Start of DATASET

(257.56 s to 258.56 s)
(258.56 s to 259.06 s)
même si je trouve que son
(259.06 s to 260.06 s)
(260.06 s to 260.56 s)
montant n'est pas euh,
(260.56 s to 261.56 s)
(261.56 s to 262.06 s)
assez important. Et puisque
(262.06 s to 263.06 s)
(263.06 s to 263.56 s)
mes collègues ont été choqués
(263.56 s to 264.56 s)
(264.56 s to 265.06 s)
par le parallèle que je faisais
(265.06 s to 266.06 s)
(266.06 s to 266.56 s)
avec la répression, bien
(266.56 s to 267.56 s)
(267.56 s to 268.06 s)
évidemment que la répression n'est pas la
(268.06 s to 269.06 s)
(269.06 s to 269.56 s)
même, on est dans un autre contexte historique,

End of DATASET
Start of DATASET

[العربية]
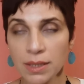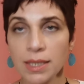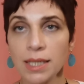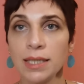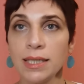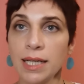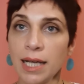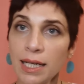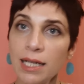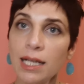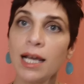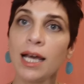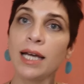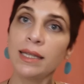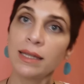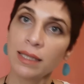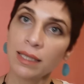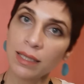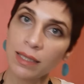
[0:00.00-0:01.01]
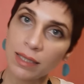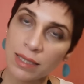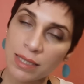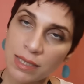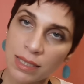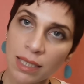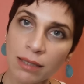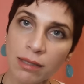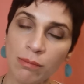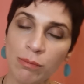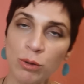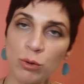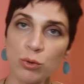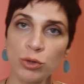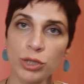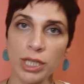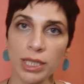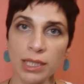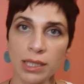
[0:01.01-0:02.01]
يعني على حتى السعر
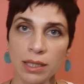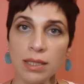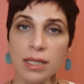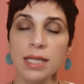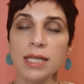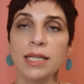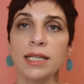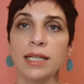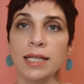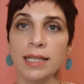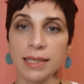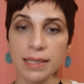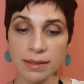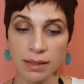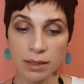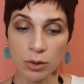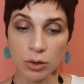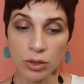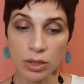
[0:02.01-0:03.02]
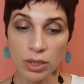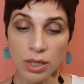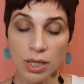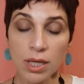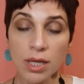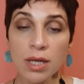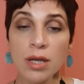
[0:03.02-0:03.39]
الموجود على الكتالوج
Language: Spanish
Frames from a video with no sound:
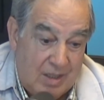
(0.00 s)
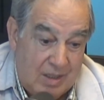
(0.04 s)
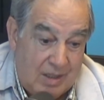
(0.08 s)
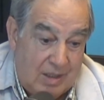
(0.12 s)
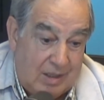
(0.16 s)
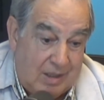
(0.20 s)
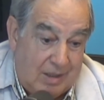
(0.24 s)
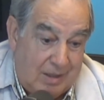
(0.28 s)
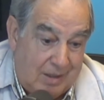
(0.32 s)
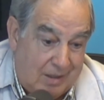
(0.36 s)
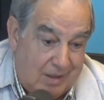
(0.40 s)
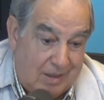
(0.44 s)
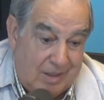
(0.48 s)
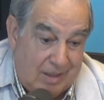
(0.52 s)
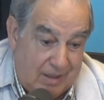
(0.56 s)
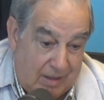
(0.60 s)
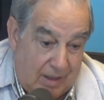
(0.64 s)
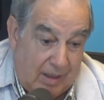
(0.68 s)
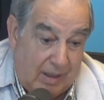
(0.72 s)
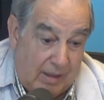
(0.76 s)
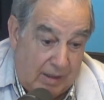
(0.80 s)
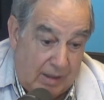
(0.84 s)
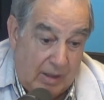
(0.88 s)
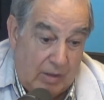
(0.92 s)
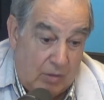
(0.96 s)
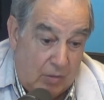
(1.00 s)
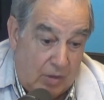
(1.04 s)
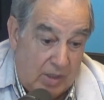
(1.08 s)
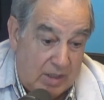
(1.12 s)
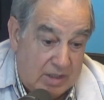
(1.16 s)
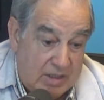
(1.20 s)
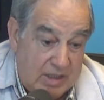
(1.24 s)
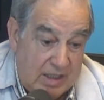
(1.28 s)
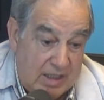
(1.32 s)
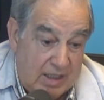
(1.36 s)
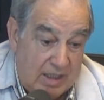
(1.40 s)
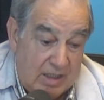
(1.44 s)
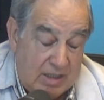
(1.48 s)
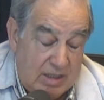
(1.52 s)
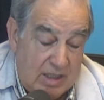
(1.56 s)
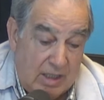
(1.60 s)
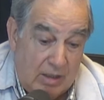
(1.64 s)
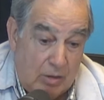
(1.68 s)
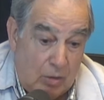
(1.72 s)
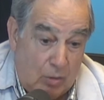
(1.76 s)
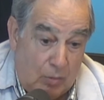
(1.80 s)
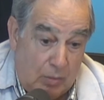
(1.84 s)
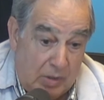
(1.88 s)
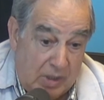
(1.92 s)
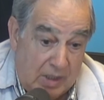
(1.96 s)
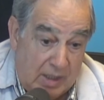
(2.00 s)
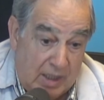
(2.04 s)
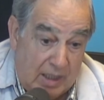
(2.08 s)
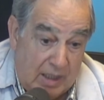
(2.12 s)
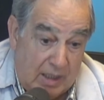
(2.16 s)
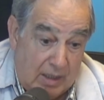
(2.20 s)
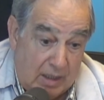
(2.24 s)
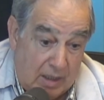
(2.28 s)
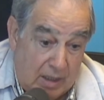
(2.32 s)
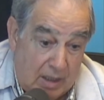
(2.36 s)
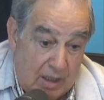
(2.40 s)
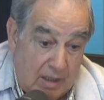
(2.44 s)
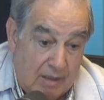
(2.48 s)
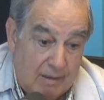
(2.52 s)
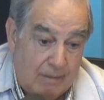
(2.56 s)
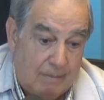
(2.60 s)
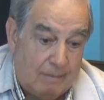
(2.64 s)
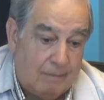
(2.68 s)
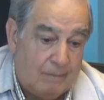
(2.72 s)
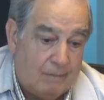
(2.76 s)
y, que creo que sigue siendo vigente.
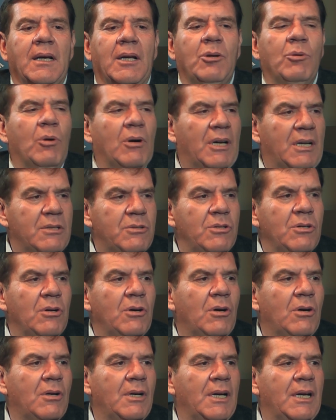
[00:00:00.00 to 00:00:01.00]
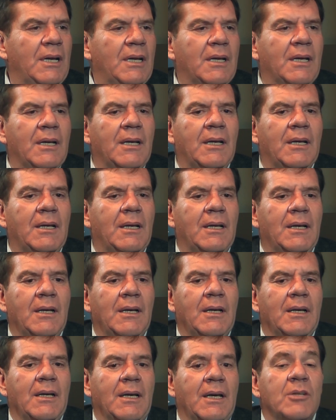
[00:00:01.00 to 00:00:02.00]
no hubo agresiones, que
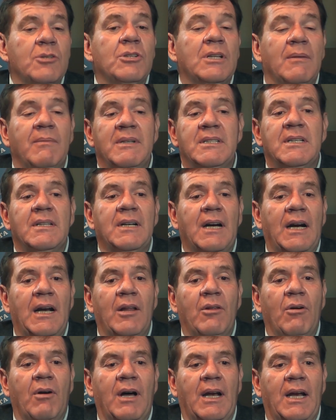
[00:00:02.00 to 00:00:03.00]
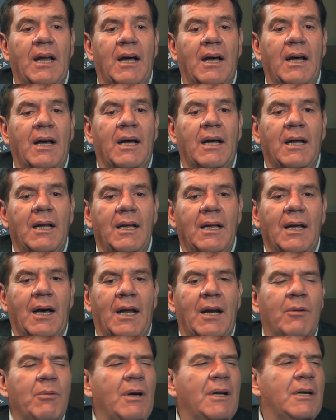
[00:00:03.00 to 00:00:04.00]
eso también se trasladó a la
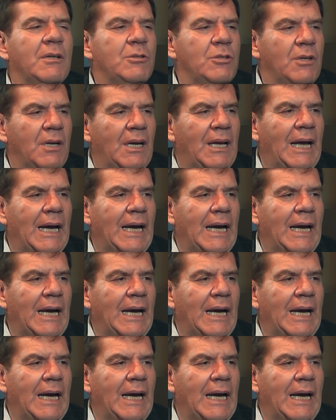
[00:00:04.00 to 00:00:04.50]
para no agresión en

End of DATASET
Start of DATASET

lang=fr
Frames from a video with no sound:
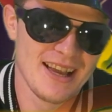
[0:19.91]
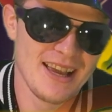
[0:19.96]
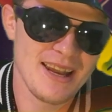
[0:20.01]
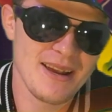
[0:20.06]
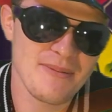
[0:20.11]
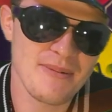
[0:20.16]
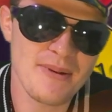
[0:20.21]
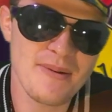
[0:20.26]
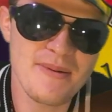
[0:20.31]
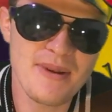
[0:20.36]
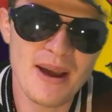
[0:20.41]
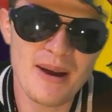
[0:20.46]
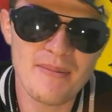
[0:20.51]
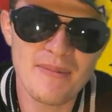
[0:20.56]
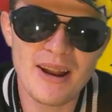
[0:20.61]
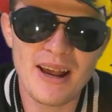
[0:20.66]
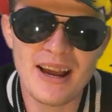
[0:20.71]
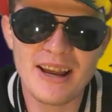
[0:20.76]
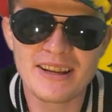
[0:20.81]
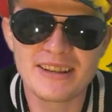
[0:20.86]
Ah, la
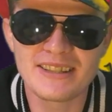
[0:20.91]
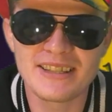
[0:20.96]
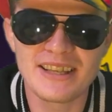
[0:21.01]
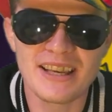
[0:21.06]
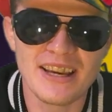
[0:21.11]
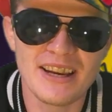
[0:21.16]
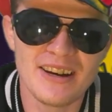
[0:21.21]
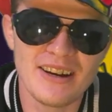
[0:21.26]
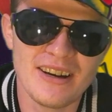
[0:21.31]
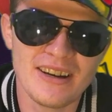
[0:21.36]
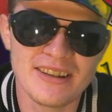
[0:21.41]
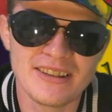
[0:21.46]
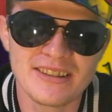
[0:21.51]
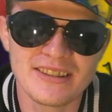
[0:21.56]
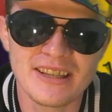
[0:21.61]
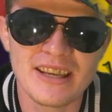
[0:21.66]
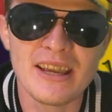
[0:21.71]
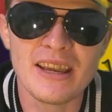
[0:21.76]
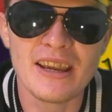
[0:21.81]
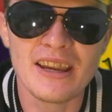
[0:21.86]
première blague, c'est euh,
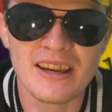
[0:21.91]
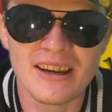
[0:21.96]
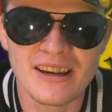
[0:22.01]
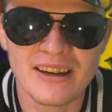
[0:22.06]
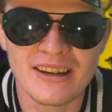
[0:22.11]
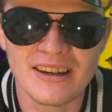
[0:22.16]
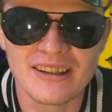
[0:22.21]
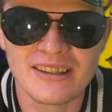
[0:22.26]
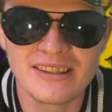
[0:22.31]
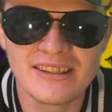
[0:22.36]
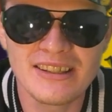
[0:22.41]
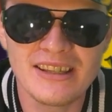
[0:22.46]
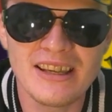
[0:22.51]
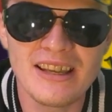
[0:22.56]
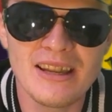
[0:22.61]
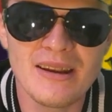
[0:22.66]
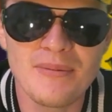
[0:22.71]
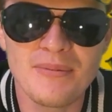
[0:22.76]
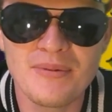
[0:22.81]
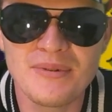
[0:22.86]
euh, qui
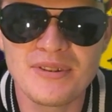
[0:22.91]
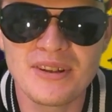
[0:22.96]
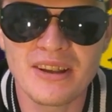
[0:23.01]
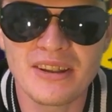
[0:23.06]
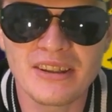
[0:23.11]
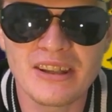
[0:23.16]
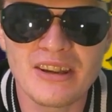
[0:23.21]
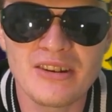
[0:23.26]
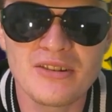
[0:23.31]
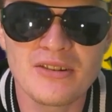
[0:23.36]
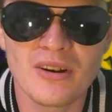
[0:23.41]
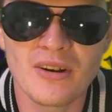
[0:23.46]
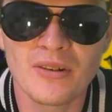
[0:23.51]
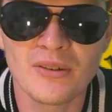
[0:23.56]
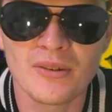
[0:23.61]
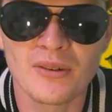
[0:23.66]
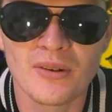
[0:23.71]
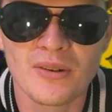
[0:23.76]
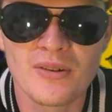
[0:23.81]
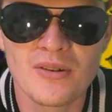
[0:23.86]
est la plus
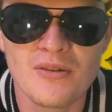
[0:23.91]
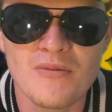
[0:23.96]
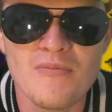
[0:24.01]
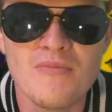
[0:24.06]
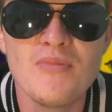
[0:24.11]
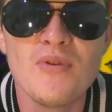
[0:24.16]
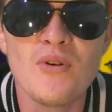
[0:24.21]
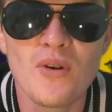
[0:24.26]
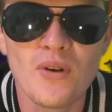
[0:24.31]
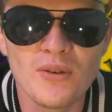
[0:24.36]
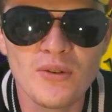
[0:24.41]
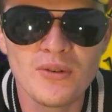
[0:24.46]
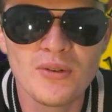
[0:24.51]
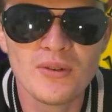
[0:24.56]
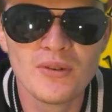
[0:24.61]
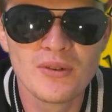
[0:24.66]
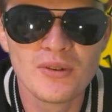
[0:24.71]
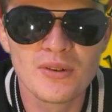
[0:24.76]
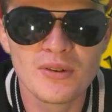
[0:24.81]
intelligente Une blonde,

End of DATASET

- **TASK TO CARRY OUT**
Reproduce exactly the entries above, limited to the lines from the one with "(257.56 s to 258.56 s)" through the one with "(263.56 s to 264.56 s)", both included.

- **SOLUTION FOR THIS EXERCISE**
(257.56 s to 258.56 s)
(258.56 s to 259.06 s)
même si je trouve que son
(259.06 s to 260.06 s)
(260.06 s to 260.56 s)
montant n'est pas euh,
(260.56 s to 261.56 s)
(261.56 s to 262.06 s)
assez important. Et puisque
(262.06 s to 263.06 s)
(263.06 s to 263.56 s)
mes collègues ont été choqués
(263.56 s to 264.56 s)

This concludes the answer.